How does the number of steps change when we give the FFT more data?
Scenario Under Consideration
Analyze the time complexity of the following code snippet.
import numpy as np
from scipy.fft import fft
x = np.random.random(1024) # input array of size 1024
result = fft(x) # compute the FFT of x
This code creates a list of 1024 random numbers and computes their FFT using scipy.
Identify Repeating Operations
Identify the loops, recursion, array traversals that repeat.
- Primary operation: The FFT algorithm repeatedly splits and combines the input data.
- How many times: It does this about log base 2 of n times, where n is the input size.
How Execution Grows With Input
As the input size grows, the number of operations grows a bit faster than just the input size.
| Input Size (n) | Approx. Operations |
|---|---|
| 10 | About 33 |
| 100 | About 664 |
| 1000 | About 9966 |
Pattern observation: The operations grow roughly like n times log n, which is faster than n but much slower than n squared.
Final Time Complexity
Time Complexity: O(n log n)
This means if you double the input size, the work grows a bit more than double, but not as much as square.
Common Mistake
[X] Wrong: "FFT takes time proportional to n squared because it looks at all pairs of points."

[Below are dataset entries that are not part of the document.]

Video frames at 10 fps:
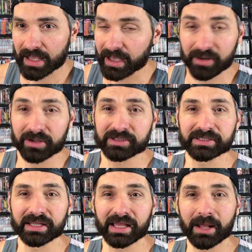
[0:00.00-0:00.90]
I don't
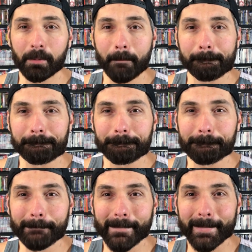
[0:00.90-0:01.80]
understand
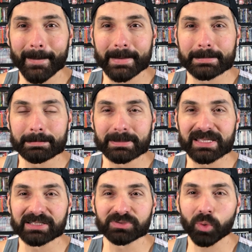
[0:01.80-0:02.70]
that.
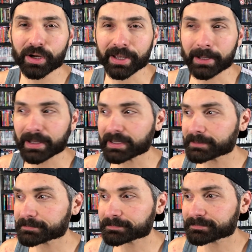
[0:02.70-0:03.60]
That's working. Like,
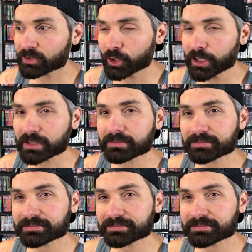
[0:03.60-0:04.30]
you're good.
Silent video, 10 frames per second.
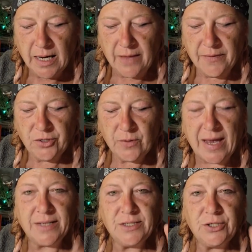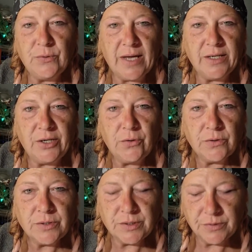And then you add 2 egg
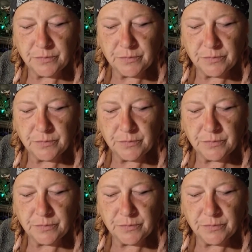yolks.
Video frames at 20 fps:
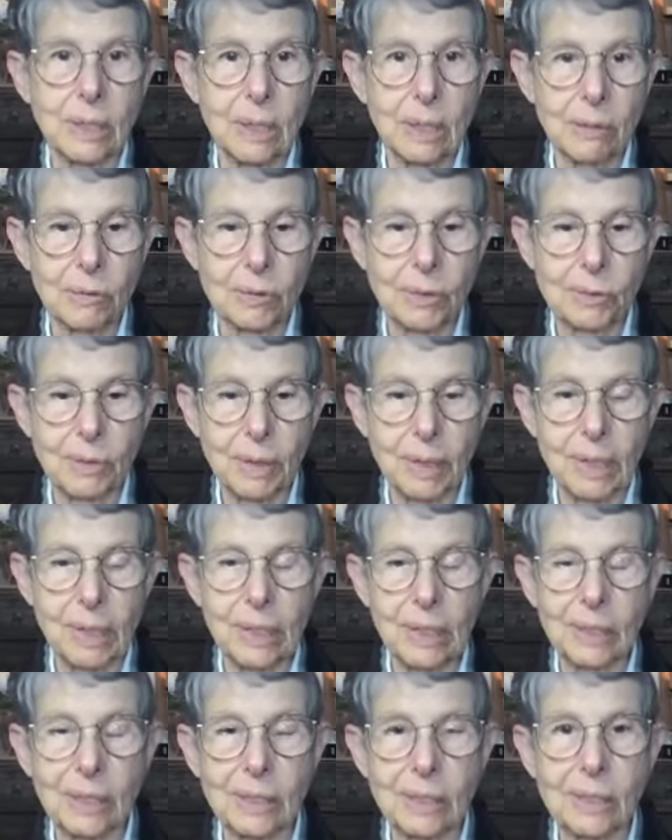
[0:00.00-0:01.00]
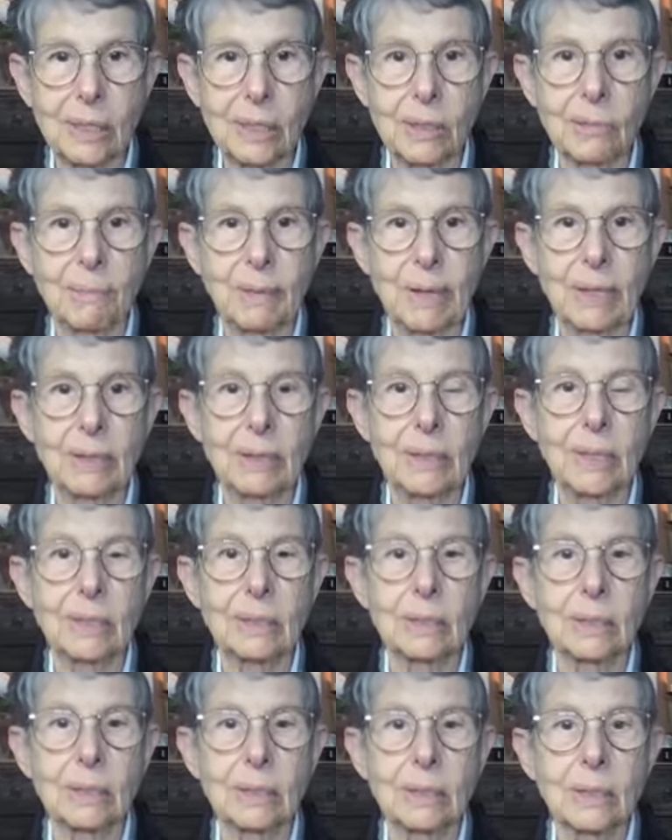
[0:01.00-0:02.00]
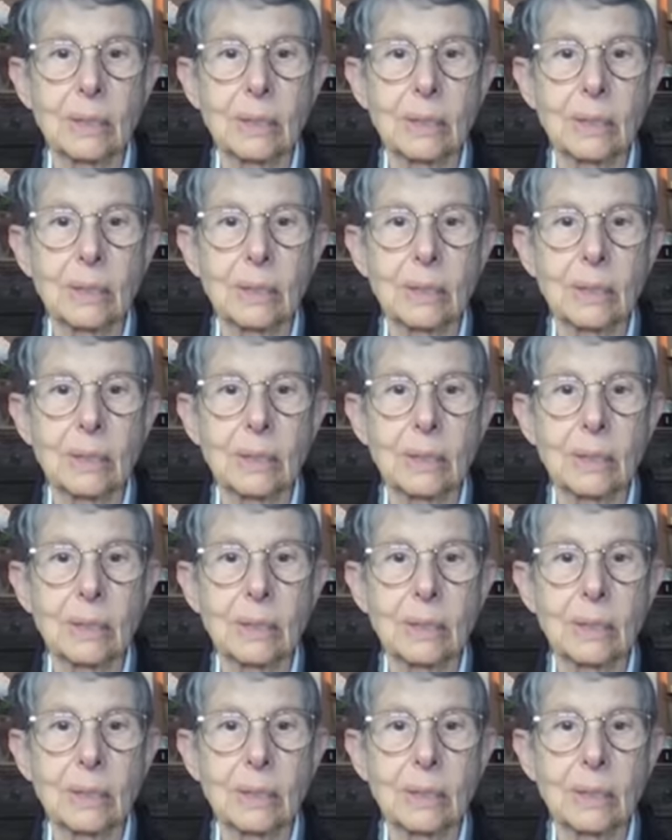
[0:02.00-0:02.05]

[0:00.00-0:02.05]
I was training at the center back then.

[OK] Correct: FFT cleverly breaks the problem into smaller parts, so it avoids checking all pairs and runs much faster than n squared.
Interview Connect
Understanding FFT time complexity shows you can analyze efficient algorithms that handle big data quickly, a useful skill in many data science tasks.
Self-Check
"What if we used a simple discrete Fourier transform instead of FFT? How would the time complexity change?"